Data records -
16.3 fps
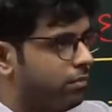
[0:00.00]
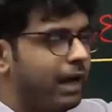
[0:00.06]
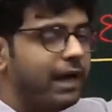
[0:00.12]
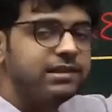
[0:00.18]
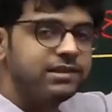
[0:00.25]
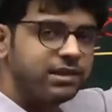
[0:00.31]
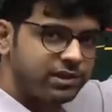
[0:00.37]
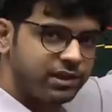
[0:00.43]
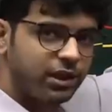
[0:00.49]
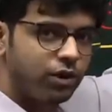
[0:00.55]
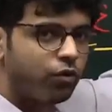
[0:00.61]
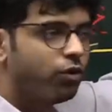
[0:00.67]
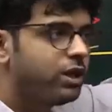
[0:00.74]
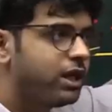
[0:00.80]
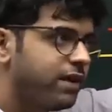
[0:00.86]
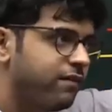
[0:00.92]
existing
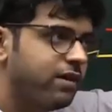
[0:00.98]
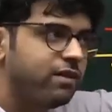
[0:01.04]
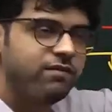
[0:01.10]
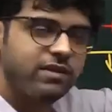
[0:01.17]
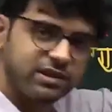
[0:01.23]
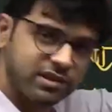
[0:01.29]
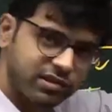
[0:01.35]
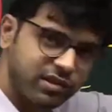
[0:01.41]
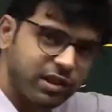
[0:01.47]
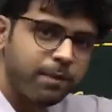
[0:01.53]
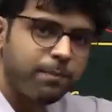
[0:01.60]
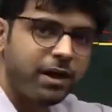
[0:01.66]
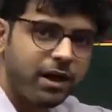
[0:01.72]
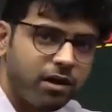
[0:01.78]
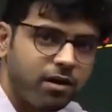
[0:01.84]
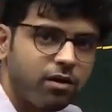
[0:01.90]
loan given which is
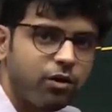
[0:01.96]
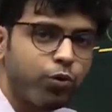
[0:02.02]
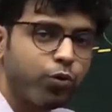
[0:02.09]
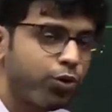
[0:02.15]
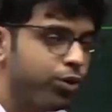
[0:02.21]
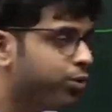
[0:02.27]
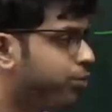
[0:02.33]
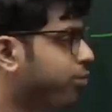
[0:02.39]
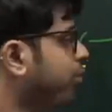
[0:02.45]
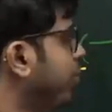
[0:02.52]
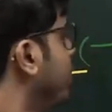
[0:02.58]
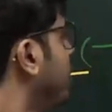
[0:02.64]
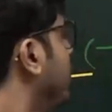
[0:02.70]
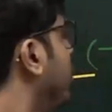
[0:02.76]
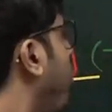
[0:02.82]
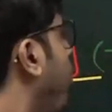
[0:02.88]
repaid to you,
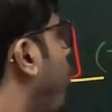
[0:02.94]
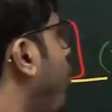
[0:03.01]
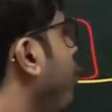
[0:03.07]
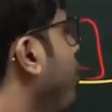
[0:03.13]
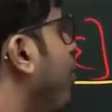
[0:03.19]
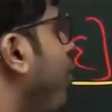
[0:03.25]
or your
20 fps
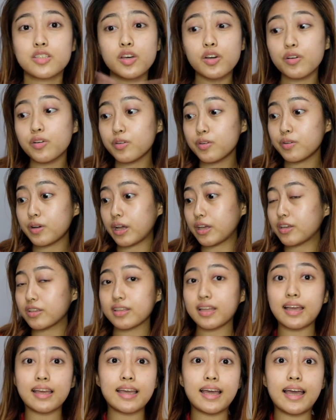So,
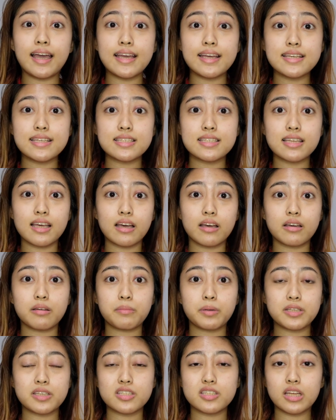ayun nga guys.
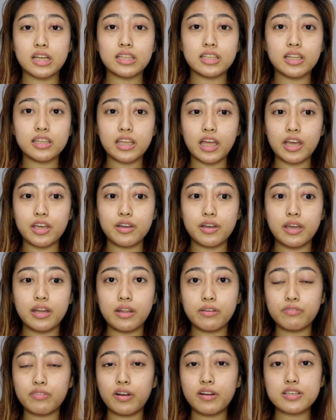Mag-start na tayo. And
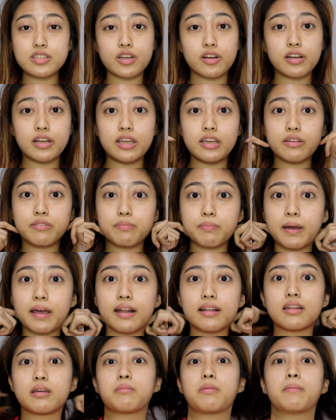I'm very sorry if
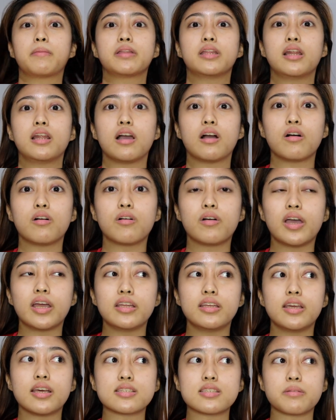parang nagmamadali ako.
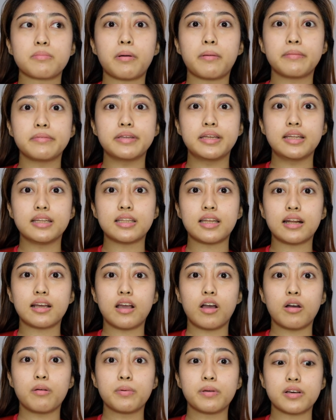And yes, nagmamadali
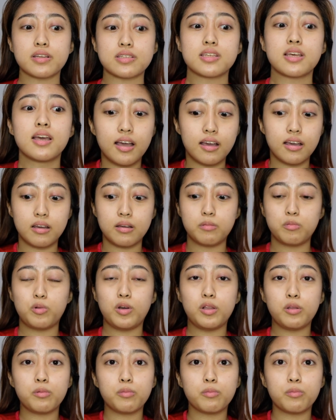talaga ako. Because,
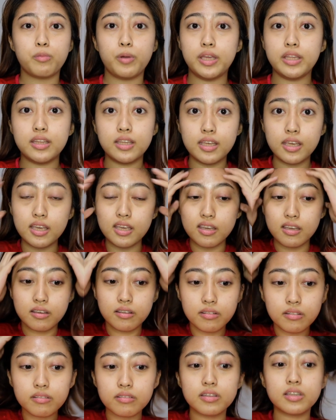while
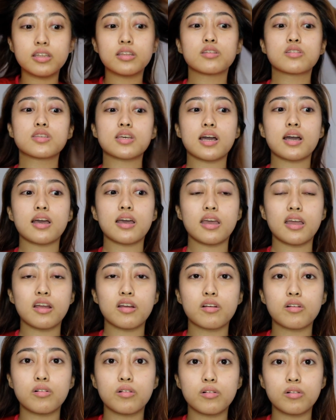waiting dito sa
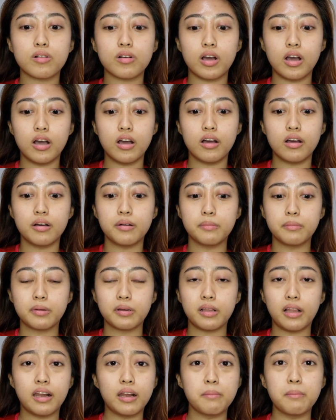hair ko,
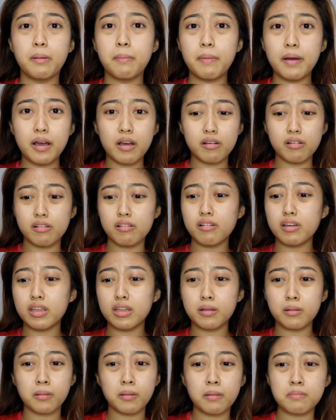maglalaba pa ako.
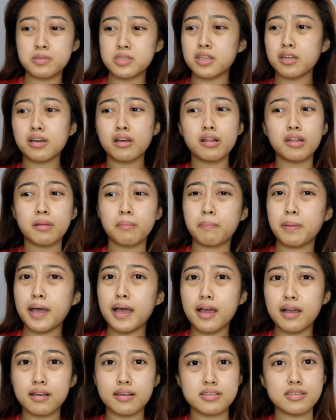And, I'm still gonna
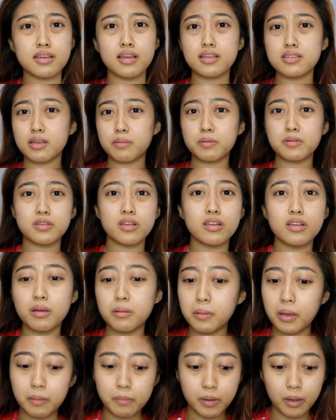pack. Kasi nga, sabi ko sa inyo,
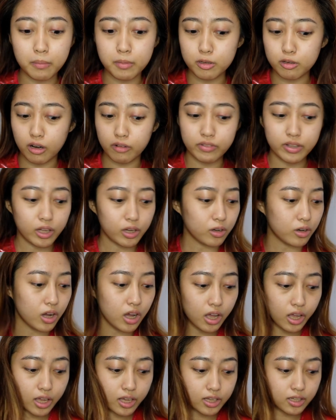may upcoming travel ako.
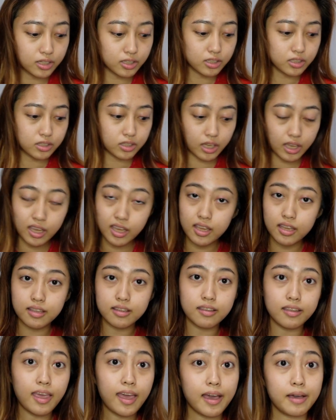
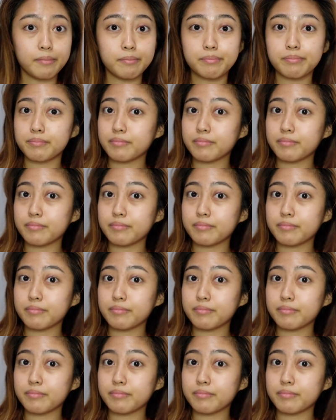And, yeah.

How to complete this task - The answer should consist of all the records, duplicated exactly, with no images included.

Output -
16.3 fps
[0:00.00]
[0:00.06]
[0:00.12]
[0:00.18]
[0:00.25]
[0:00.31]
[0:00.37]
[0:00.43]
[0:00.49]
[0:00.55]
[0:00.61]
[0:00.67]
[0:00.74]
[0:00.80]
[0:00.86]
[0:00.92]
existing
[0:00.98]
[0:01.04]
[0:01.10]
[0:01.17]
[0:01.23]
[0:01.29]
[0:01.35]
[0:01.41]
[0:01.47]
[0:01.53]
[0:01.60]
[0:01.66]
[0:01.72]
[0:01.78]
[0:01.84]
[0:01.90]
loan given which is
[0:01.96]
[0:02.02]
[0:02.09]
[0:02.15]
[0:02.21]
[0:02.27]
[0:02.33]
[0:02.39]
[0:02.45]
[0:02.52]
[0:02.58]
[0:02.64]
[0:02.70]
[0:02.76]
[0:02.82]
[0:02.88]
repaid to you,
[0:02.94]
[0:03.01]
[0:03.07]
[0:03.13]
[0:03.19]
[0:03.25]
or your
20 fps
So,
ayun nga guys.
Mag-start na tayo. And
I'm very sorry if
parang nagmamadali ako.
And yes, nagmamadali
talaga ako. Because,
while
waiting dito sa
hair ko,
maglalaba pa ako.
And, I'm still gonna
pack. Kasi nga, sabi ko sa inyo,
may upcoming travel ako.
And, yeah.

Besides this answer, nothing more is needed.